Records for this exercise
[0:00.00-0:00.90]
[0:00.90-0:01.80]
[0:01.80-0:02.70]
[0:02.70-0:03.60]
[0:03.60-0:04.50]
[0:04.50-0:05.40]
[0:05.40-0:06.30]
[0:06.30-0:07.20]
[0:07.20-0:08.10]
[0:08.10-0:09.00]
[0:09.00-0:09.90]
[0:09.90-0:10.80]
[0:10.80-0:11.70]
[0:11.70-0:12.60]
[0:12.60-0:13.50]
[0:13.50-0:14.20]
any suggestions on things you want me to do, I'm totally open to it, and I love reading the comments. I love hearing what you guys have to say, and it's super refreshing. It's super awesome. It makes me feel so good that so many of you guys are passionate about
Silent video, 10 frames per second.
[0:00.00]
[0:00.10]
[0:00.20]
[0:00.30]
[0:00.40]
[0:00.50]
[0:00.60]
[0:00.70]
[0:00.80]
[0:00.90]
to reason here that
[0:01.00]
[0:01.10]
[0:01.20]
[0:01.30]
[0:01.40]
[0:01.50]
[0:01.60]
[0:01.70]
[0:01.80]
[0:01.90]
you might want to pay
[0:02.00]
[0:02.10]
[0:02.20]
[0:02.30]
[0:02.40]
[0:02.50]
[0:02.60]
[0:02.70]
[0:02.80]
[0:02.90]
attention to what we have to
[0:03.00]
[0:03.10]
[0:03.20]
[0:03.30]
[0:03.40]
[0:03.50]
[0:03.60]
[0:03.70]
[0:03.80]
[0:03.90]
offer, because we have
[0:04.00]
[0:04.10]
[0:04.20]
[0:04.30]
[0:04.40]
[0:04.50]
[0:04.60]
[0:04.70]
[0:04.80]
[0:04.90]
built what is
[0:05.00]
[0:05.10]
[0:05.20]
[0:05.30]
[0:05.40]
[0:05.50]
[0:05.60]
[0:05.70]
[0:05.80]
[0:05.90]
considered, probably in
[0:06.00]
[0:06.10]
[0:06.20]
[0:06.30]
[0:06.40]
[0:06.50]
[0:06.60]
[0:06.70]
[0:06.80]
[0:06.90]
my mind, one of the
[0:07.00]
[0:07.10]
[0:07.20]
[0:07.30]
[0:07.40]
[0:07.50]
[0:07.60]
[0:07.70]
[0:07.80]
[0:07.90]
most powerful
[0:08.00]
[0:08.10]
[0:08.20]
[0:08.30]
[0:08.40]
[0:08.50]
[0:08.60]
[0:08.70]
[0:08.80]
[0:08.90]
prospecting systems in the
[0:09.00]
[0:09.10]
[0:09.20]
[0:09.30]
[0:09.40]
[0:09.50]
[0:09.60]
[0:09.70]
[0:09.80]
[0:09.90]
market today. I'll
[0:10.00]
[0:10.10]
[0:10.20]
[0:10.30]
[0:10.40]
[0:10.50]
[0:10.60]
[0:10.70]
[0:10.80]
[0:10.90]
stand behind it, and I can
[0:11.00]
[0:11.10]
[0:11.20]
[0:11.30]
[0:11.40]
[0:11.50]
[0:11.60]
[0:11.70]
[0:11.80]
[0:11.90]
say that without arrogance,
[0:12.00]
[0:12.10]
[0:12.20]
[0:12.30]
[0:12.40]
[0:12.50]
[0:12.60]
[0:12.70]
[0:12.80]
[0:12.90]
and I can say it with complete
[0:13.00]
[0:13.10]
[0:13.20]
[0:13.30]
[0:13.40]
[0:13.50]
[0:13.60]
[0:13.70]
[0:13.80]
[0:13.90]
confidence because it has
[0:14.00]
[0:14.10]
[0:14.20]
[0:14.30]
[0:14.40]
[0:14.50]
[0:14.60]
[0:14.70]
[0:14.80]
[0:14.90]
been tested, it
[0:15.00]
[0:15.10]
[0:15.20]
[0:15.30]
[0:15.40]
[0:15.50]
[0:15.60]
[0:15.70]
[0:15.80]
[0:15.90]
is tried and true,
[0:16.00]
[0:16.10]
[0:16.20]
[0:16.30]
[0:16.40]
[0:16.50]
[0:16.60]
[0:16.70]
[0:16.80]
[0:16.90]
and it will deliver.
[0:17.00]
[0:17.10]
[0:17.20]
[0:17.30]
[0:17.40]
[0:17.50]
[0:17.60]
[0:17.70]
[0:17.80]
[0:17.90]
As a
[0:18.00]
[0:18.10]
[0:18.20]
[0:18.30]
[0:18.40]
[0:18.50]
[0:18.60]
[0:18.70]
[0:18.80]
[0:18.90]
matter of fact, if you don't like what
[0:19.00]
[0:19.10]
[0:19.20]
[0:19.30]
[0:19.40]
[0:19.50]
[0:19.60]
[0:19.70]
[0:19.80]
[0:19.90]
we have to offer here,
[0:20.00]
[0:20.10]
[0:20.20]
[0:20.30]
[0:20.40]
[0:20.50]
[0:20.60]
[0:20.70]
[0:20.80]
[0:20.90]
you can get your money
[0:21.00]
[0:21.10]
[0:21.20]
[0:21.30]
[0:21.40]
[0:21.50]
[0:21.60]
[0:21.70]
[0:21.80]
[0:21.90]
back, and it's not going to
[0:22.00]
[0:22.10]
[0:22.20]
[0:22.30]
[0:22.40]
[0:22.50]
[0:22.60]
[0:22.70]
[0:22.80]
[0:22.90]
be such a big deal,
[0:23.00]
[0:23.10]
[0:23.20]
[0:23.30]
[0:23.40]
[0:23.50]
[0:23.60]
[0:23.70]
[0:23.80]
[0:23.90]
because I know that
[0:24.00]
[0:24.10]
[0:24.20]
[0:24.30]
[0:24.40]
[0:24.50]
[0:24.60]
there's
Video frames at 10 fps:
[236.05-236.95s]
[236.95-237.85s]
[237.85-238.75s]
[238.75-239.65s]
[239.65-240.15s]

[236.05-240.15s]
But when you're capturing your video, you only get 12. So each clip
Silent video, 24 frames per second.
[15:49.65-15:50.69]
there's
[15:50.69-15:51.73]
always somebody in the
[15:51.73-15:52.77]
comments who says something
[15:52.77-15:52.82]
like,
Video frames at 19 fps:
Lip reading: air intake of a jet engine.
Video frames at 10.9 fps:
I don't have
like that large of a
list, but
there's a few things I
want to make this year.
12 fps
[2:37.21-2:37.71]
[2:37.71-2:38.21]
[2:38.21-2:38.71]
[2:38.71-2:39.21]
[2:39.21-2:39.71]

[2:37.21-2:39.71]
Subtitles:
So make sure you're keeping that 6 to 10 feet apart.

Work to be completed
Only a number is expected: how many lines of the data include the string "second".

Task output
2